A common piece of automotive test gear is a light to plug into the fuel
injector harness [and other places], that simply flashes when the ECM tries
to fire the injector. It confirms that the injectors have power and that
the ECM is firing them. The light can also be a very rough-resolution
voltmeter, i.e. if applied across power and ground, it turns on. The light
is generally designed to load the circuit slightly, as an injector would
but probably not quite as much, but at least we can see that the circuit
in question is able to provide real current as opposed to carrying a
The problem is, some events that happen in a car do not last very long,
and it's easy to fool our eyes. Our ears, on the other hand, respond
to much higher-frequency stimuli and our brains are very good at picking
out patterns from sound. It may also happen that one needs to check
power at one point in a car while fooling with part of the electrical
system at the *other* end, and it's not often convenient to look up and
see if a light is on or not. Wouldn't it be handier if some sort of beeper
could go off instead, allowing full attention to finding the appropriate
connections rather than having to glance back and forth? This solves
that problem. It is derived from a very early quick-n-dirty prototype
from several years back, when it was used with a needle to puncture
tiny holes in harness wiring when I needed to find *which* of about a
dozen green wires within a huge bundle was carrying a signal of interest.
That rig rattled around in the trunk of two subsequent cars and finally
fell apart, so I decided to rebuild it better, faster, stronger, etc.
Assembly almost finished. It's pretty simple. Two leads come in and go
to an old "Sonalert" type beeper, and also to a bi-color LED with a 470-ohm
dropping resistor. The combination of those draws all of 30 mA at 12 volts,
and the hack here is to make the circuit actually draw some "meaningful"

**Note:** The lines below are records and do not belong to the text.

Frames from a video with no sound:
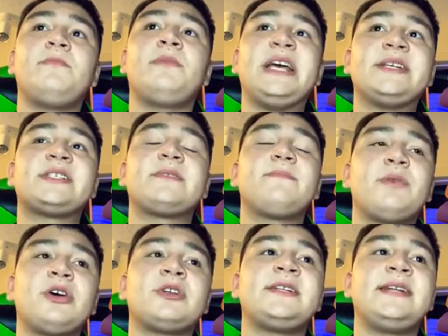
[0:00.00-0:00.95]

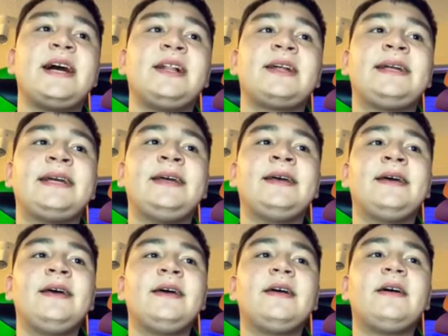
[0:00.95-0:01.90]
based personality
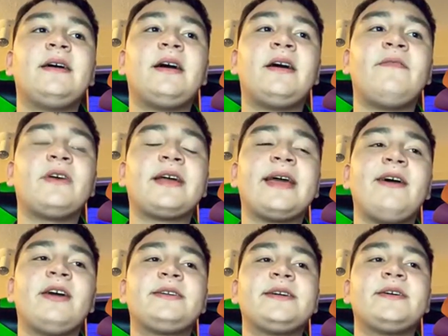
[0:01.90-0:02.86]
of a
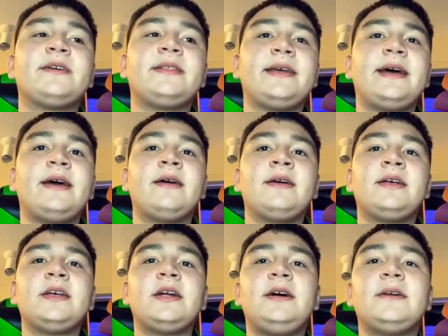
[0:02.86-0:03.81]
character in there.
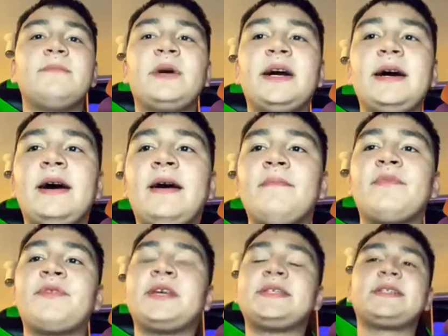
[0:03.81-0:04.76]
But
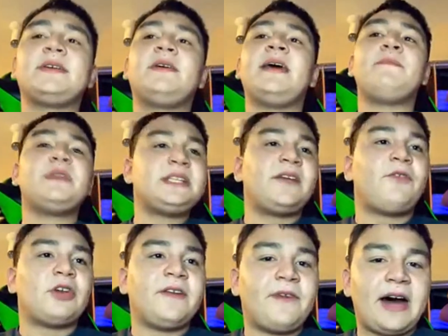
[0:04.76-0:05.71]
this NPC
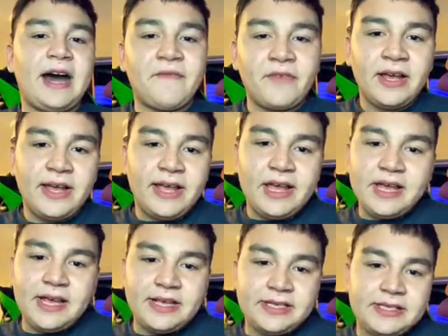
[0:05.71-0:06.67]
45
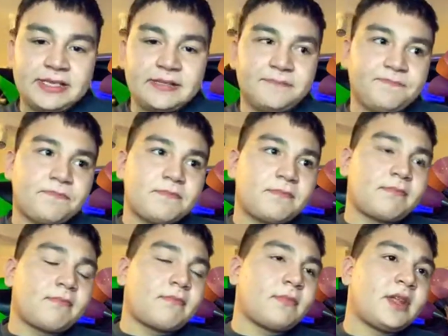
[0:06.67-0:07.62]
is
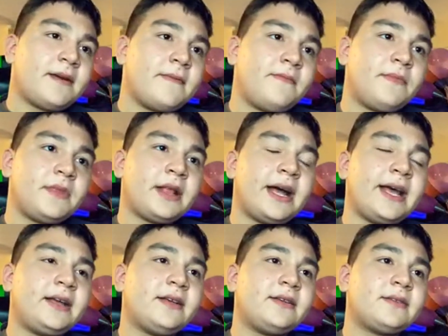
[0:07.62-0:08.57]
like,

current -- in the automotive context, that usually means something over an
amp. A 10-ohm resistor is in parallel at the other end of the box, able to
be switched in or out. So it can be a fairly high-impedance circuit, or a
low one. This allows testing for bad grounds or harness connections under
some appreciable load. It could also serve as a current-protected "power
probe" style supply to connect to some suspect device, to give it a little
bit of power but avoid shorting +12 through something that's defective
[such as a fried injector]. A similar hack is used to test household
AC-powered devices -- wire two outlets in series, plug a light bulb or
toaster [depending on desired current capability] as a feed load, and then
it's impossible for the device under test to blow the circuit.
The large resistor is floating in the other end of the box, loosely
supported by a phenolic ring so that if it gets warm, it won't melt the
box [at least not right away]. And if left on 14V in low-impedance mode
for a while, it *will* get hot. Some of the heat may escape through the
large hole nearby that used to admit a power plug in this box's previous
life as a laptop power supply or something. This is test gear, designed
strictly for intermittent duty. Heck, it's not even fused. I was going
to, but ran out of room to install a fuseholder.
The completed box, howling away when fed 8V or so from a spare Prius module.
The sonalert is *really* loud, necessitating the piece of tape over it for
now. Without it, you would easily drive all your shopmates out with their
hands over their ears, but it's nice to have that on tap for debugging in
noisy environments. Reverse polarity makes the LED go red and no sound
come from the sonalert, so that's another hookup option.
The only minor problem is that the sonalert doesn't respond instantly; it's
got a little bit of a fadeup and fade-down. But it's fast enough to audibly
detect flakey wiring when wiggled, and the volume varies enough with supply
voltage that one can distinguish, say, a 12V supply vs. a 5V supply. And
it *does* still have a visible light -- nice and fast since it's an LED.